--- Material for this task Enclosed Below ---
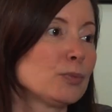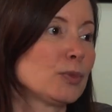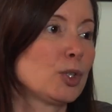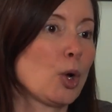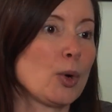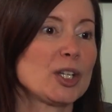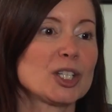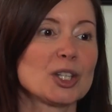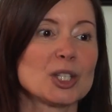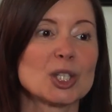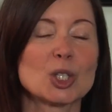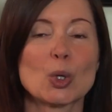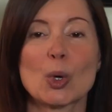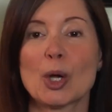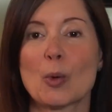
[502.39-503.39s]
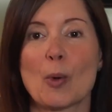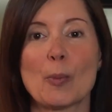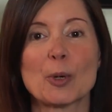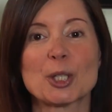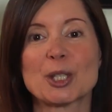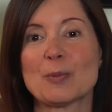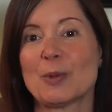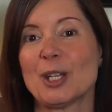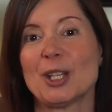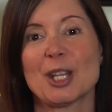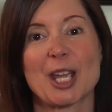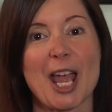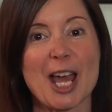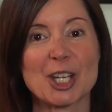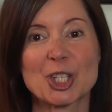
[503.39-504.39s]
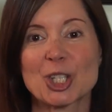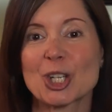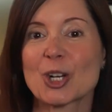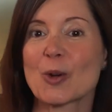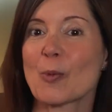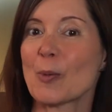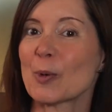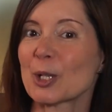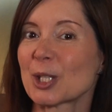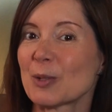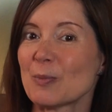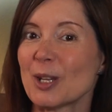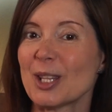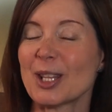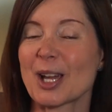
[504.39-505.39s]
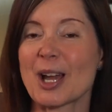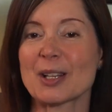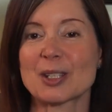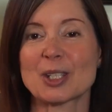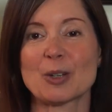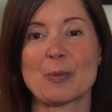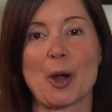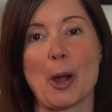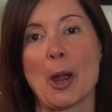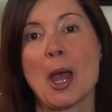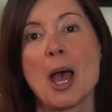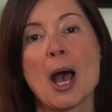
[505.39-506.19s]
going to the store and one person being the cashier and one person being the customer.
--- End of Enclosed Material for this task ---
**What you have to do**
Copy out the records exactly. Do not include the pictures.

**Problem solution**
[502.39-503.39s]
[503.39-504.39s]
[504.39-505.39s]
[505.39-506.19s]
going to the store and one person being the cashier and one person being the customer.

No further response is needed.